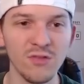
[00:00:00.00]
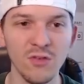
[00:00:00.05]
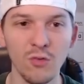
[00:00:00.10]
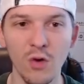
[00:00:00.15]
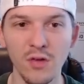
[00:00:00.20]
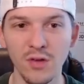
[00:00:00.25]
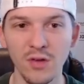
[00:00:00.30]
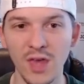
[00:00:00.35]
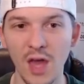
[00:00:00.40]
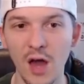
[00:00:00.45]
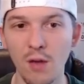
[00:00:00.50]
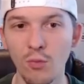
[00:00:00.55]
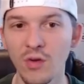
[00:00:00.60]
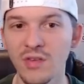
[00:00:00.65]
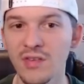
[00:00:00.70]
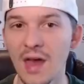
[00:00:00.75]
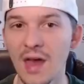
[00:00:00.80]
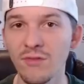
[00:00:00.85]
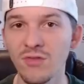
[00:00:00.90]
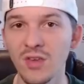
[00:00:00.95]
to where the
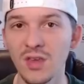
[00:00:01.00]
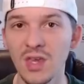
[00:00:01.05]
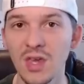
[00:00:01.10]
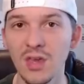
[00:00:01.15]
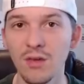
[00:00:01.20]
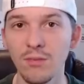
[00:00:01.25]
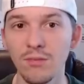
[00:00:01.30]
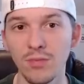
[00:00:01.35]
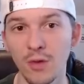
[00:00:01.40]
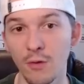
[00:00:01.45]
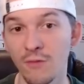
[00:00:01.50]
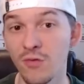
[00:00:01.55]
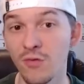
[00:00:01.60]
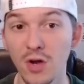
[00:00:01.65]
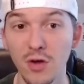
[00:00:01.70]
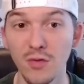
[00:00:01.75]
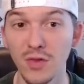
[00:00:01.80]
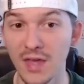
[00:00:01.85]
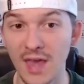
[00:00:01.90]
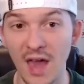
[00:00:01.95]
Cowboys to keep their foot
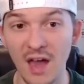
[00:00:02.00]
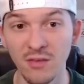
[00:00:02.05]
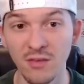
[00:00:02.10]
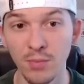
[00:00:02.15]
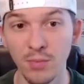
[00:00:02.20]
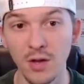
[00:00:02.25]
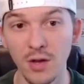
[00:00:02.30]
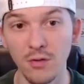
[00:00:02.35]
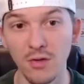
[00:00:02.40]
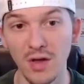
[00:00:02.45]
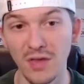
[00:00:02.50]
on the gas pedal,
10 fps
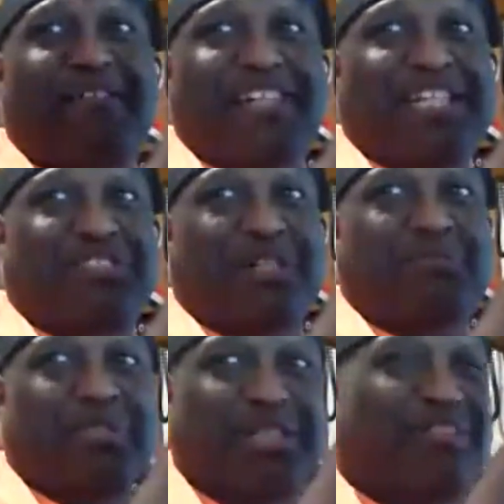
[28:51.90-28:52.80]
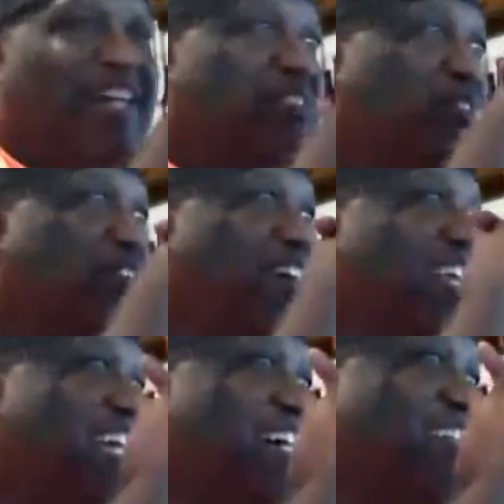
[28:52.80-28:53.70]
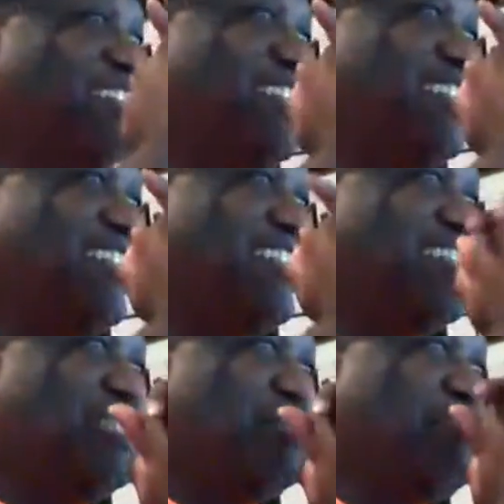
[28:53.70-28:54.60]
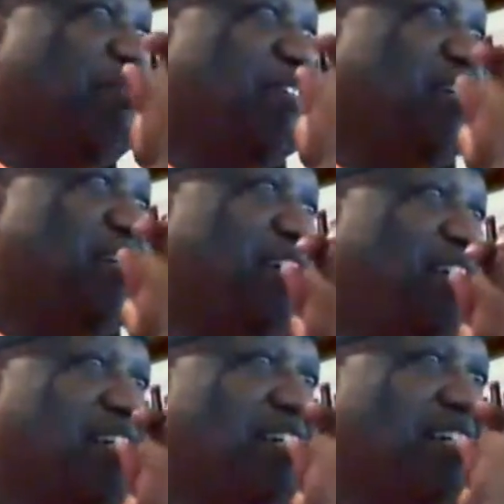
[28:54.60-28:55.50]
of trouble with the garage door right now. Raz one two four shows up. He says,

──────

WORK TASK: Output the line that contains "[00:00:01.55]" and every line after it to the end of the records, word for word, leaving out the pictures.

SOLUTION TO THE EXERCISE:
[00:00:01.55]
[00:00:01.60]
[00:00:01.65]
[00:00:01.70]
[00:00:01.75]
[00:00:01.80]
[00:00:01.85]
[00:00:01.90]
[00:00:01.95]
Cowboys to keep their foot
[00:00:02.00]
[00:00:02.05]
[00:00:02.10]
[00:00:02.15]
[00:00:02.20]
[00:00:02.25]
[00:00:02.30]
[00:00:02.35]
[00:00:02.40]
[00:00:02.45]
[00:00:02.50]
on the gas pedal,
10 fps
[28:51.90-28:52.80]
[28:52.80-28:53.70]
[28:53.70-28:54.60]
[28:54.60-28:55.50]
of trouble with the garage door right now. Raz one two four shows up. He says,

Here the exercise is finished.